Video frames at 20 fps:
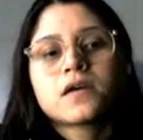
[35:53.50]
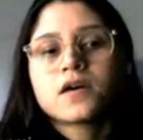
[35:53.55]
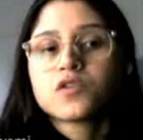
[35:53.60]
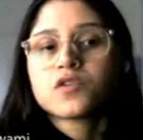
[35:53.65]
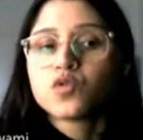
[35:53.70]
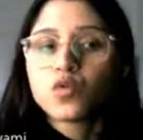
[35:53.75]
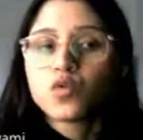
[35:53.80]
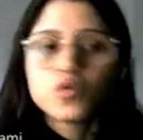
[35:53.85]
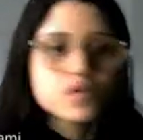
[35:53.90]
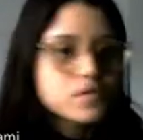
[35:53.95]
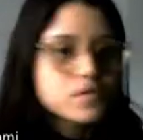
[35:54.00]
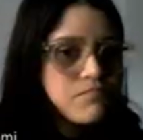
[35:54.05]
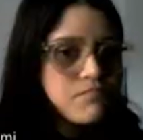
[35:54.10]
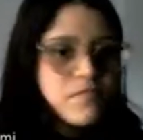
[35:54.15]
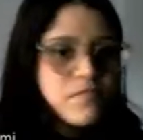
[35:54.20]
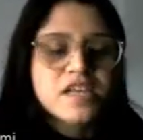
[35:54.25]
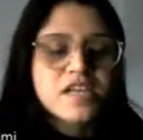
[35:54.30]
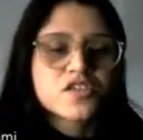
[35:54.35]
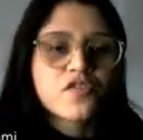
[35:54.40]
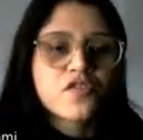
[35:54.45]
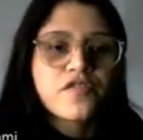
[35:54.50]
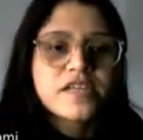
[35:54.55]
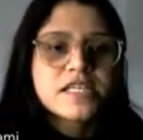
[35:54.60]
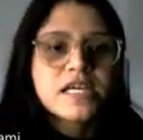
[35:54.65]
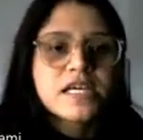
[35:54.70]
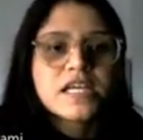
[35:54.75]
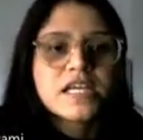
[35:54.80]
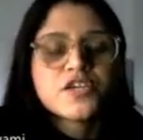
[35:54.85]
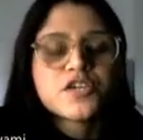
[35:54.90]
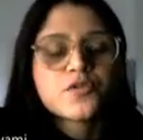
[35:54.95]
those
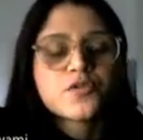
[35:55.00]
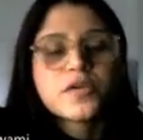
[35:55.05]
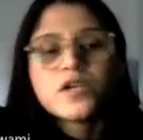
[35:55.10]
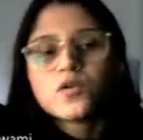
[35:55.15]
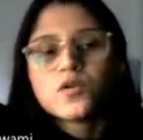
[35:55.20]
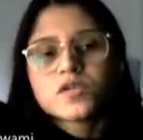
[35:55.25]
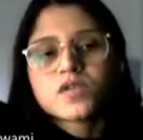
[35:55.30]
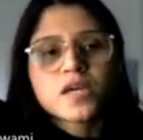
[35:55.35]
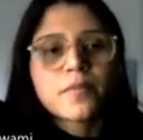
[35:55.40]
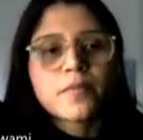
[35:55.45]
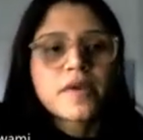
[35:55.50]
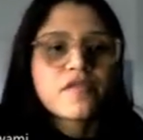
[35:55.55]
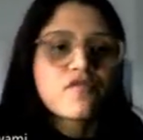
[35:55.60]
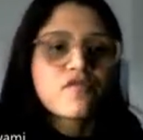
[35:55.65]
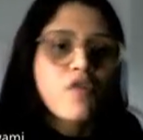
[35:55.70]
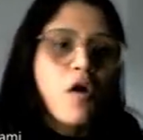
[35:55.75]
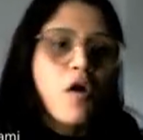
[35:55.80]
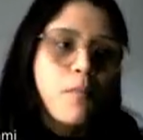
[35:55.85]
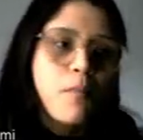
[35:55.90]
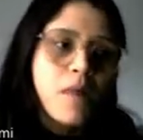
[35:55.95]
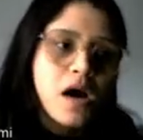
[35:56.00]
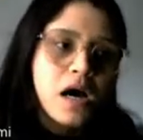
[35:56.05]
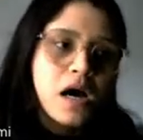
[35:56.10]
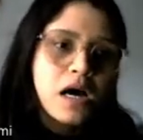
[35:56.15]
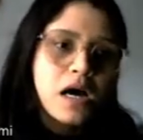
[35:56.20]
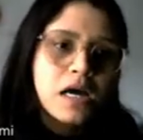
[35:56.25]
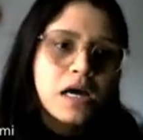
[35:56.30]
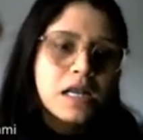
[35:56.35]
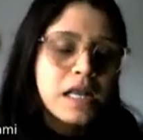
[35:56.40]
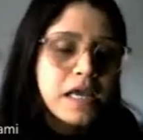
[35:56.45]
astrophysical neutrinos coming from
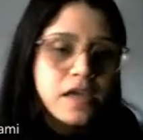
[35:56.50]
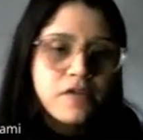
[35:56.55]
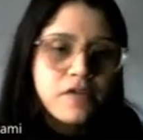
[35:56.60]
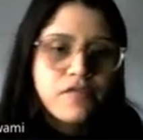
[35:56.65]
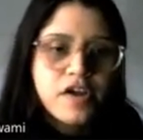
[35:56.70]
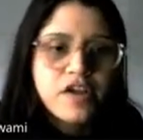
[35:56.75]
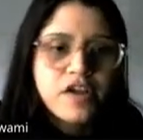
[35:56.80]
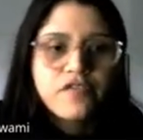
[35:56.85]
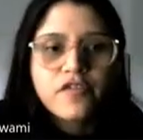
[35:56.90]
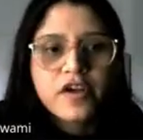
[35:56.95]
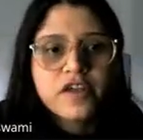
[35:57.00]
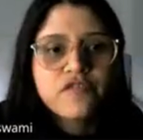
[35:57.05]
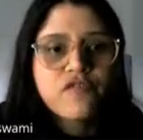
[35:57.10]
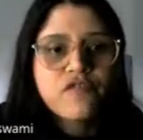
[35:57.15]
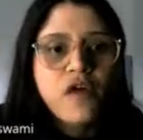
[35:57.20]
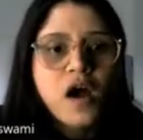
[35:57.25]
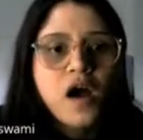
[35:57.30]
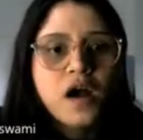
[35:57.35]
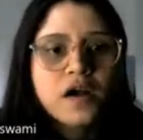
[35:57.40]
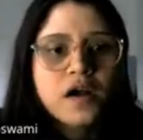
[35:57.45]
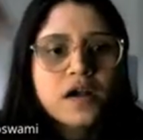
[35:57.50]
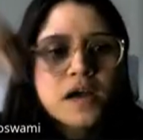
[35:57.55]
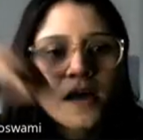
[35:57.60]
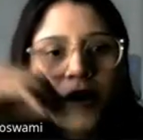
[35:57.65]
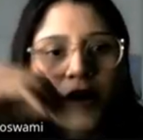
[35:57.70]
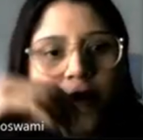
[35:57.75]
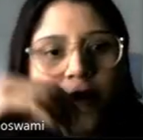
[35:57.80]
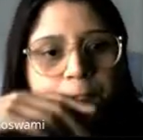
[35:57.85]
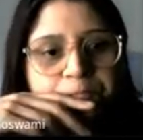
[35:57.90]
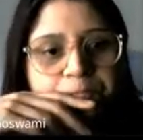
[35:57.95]
like a very, very far
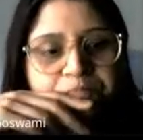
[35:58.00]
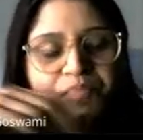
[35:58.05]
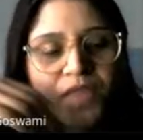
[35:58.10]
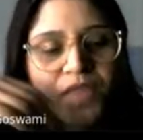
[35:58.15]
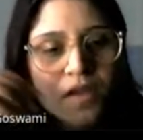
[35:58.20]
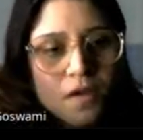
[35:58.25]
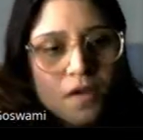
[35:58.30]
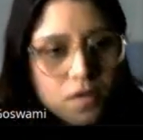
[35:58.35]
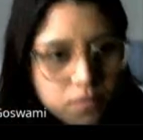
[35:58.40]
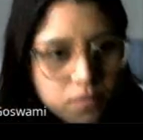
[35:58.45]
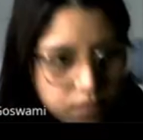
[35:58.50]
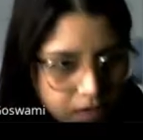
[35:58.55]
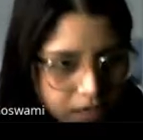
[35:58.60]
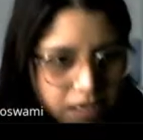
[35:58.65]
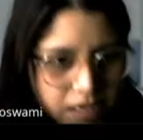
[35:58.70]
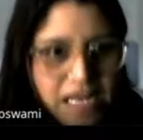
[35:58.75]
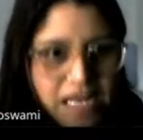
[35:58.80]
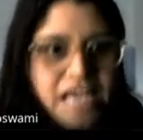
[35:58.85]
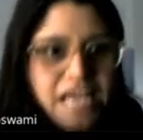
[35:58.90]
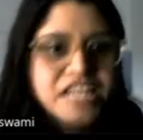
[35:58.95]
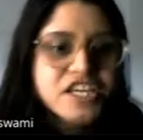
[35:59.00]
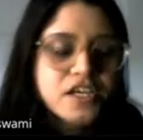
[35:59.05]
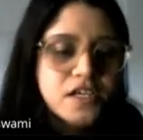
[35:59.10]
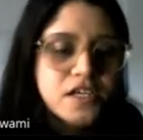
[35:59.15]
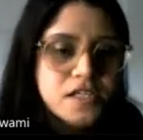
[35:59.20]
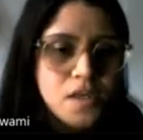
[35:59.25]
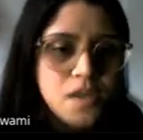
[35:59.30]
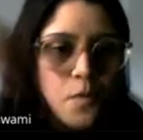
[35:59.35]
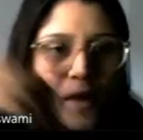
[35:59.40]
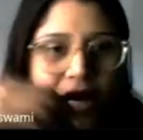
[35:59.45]
light
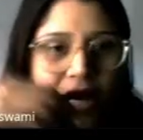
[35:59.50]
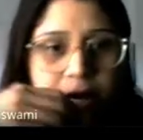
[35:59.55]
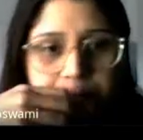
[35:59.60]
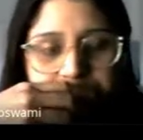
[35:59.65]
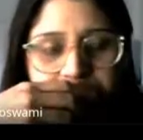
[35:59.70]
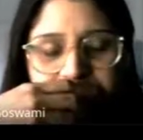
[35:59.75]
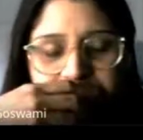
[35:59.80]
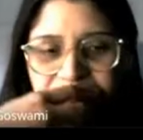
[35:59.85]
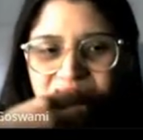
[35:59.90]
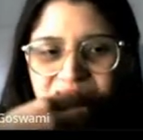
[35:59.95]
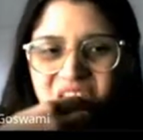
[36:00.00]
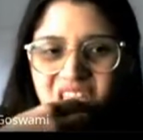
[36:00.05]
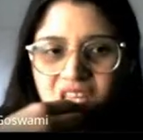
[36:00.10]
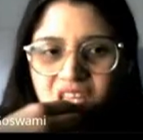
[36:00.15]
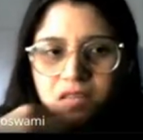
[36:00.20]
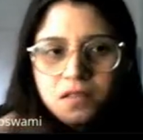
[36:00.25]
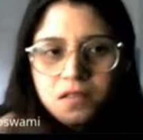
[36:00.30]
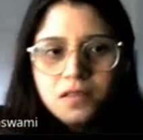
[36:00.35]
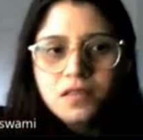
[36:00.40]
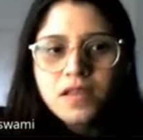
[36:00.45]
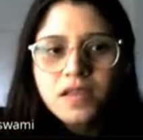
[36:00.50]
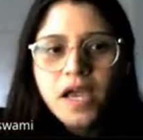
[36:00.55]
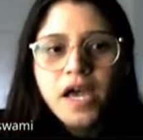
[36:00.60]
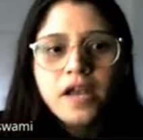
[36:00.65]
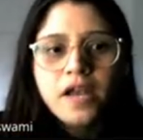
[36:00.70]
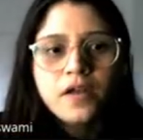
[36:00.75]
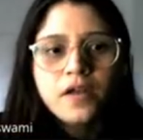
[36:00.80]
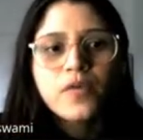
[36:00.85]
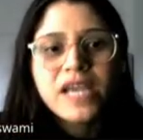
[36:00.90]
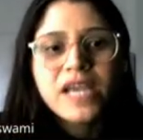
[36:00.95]
years away,
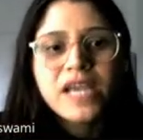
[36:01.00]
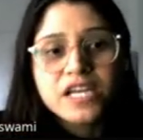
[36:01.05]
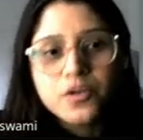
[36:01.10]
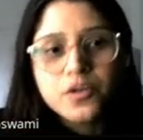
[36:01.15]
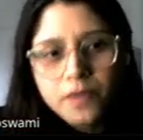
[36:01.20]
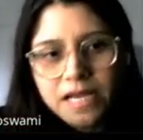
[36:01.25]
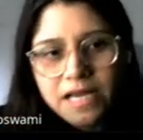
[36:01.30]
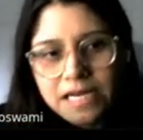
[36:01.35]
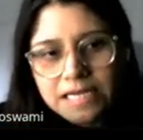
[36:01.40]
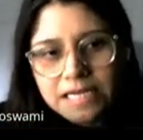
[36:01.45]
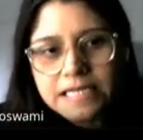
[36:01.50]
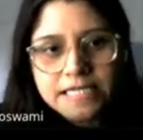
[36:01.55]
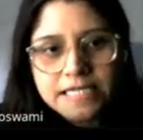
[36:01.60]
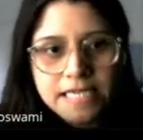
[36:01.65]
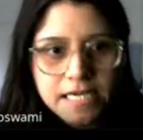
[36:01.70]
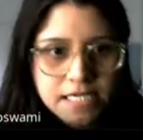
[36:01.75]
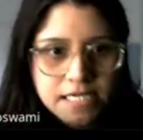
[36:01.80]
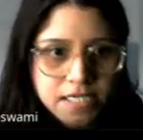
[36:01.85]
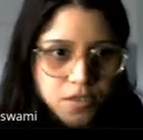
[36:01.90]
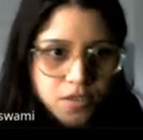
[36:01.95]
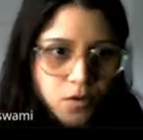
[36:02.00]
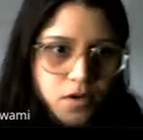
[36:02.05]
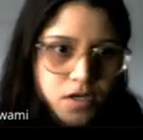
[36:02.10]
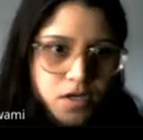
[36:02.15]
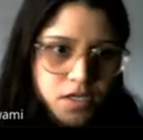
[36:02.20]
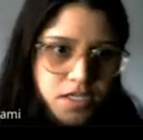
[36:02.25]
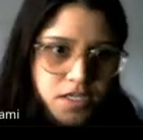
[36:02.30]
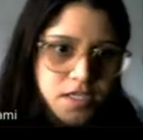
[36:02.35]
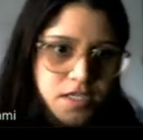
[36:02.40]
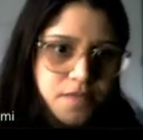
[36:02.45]
and we can directly detect it on
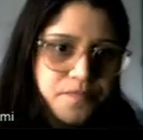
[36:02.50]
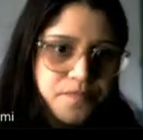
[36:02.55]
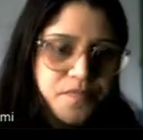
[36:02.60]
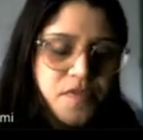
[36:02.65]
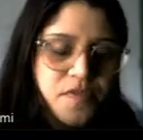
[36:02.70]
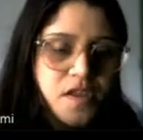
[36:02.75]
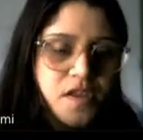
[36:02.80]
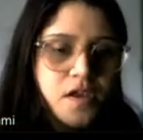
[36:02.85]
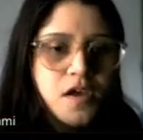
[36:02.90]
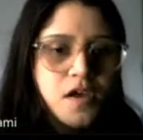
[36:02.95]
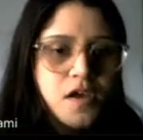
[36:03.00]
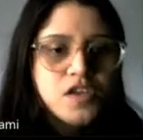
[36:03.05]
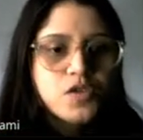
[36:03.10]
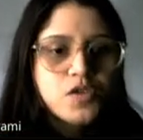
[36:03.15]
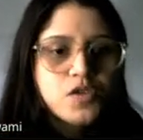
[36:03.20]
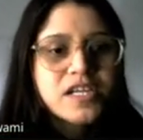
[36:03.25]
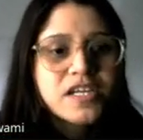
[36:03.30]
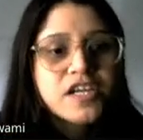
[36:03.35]
Earth. So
....
- What you need to do -
All of the material above is to be retyped exactly, with no pictures included.

- Your response -
Video frames at 20 fps:
[35:53.50]
[35:53.55]
[35:53.60]
[35:53.65]
[35:53.70]
[35:53.75]
[35:53.80]
[35:53.85]
[35:53.90]
[35:53.95]
[35:54.00]
[35:54.05]
[35:54.10]
[35:54.15]
[35:54.20]
[35:54.25]
[35:54.30]
[35:54.35]
[35:54.40]
[35:54.45]
[35:54.50]
[35:54.55]
[35:54.60]
[35:54.65]
[35:54.70]
[35:54.75]
[35:54.80]
[35:54.85]
[35:54.90]
[35:54.95]
those
[35:55.00]
[35:55.05]
[35:55.10]
[35:55.15]
[35:55.20]
[35:55.25]
[35:55.30]
[35:55.35]
[35:55.40]
[35:55.45]
[35:55.50]
[35:55.55]
[35:55.60]
[35:55.65]
[35:55.70]
[35:55.75]
[35:55.80]
[35:55.85]
[35:55.90]
[35:55.95]
[35:56.00]
[35:56.05]
[35:56.10]
[35:56.15]
[35:56.20]
[35:56.25]
[35:56.30]
[35:56.35]
[35:56.40]
[35:56.45]
astrophysical neutrinos coming from
[35:56.50]
[35:56.55]
[35:56.60]
[35:56.65]
[35:56.70]
[35:56.75]
[35:56.80]
[35:56.85]
[35:56.90]
[35:56.95]
[35:57.00]
[35:57.05]
[35:57.10]
[35:57.15]
[35:57.20]
[35:57.25]
[35:57.30]
[35:57.35]
[35:57.40]
[35:57.45]
[35:57.50]
[35:57.55]
[35:57.60]
[35:57.65]
[35:57.70]
[35:57.75]
[35:57.80]
[35:57.85]
[35:57.90]
[35:57.95]
like a very, very far
[35:58.00]
[35:58.05]
[35:58.10]
[35:58.15]
[35:58.20]
[35:58.25]
[35:58.30]
[35:58.35]
[35:58.40]
[35:58.45]
[35:58.50]
[35:58.55]
[35:58.60]
[35:58.65]
[35:58.70]
[35:58.75]
[35:58.80]
[35:58.85]
[35:58.90]
[35:58.95]
[35:59.00]
[35:59.05]
[35:59.10]
[35:59.15]
[35:59.20]
[35:59.25]
[35:59.30]
[35:59.35]
[35:59.40]
[35:59.45]
light
[35:59.50]
[35:59.55]
[35:59.60]
[35:59.65]
[35:59.70]
[35:59.75]
[35:59.80]
[35:59.85]
[35:59.90]
[35:59.95]
[36:00.00]
[36:00.05]
[36:00.10]
[36:00.15]
[36:00.20]
[36:00.25]
[36:00.30]
[36:00.35]
[36:00.40]
[36:00.45]
[36:00.50]
[36:00.55]
[36:00.60]
[36:00.65]
[36:00.70]
[36:00.75]
[36:00.80]
[36:00.85]
[36:00.90]
[36:00.95]
years away,
[36:01.00]
[36:01.05]
[36:01.10]
[36:01.15]
[36:01.20]
[36:01.25]
[36:01.30]
[36:01.35]
[36:01.40]
[36:01.45]
[36:01.50]
[36:01.55]
[36:01.60]
[36:01.65]
[36:01.70]
[36:01.75]
[36:01.80]
[36:01.85]
[36:01.90]
[36:01.95]
[36:02.00]
[36:02.05]
[36:02.10]
[36:02.15]
[36:02.20]
[36:02.25]
[36:02.30]
[36:02.35]
[36:02.40]
[36:02.45]
and we can directly detect it on
[36:02.50]
[36:02.55]
[36:02.60]
[36:02.65]
[36:02.70]
[36:02.75]
[36:02.80]
[36:02.85]
[36:02.90]
[36:02.95]
[36:03.00]
[36:03.05]
[36:03.10]
[36:03.15]
[36:03.20]
[36:03.25]
[36:03.30]
[36:03.35]
Earth. So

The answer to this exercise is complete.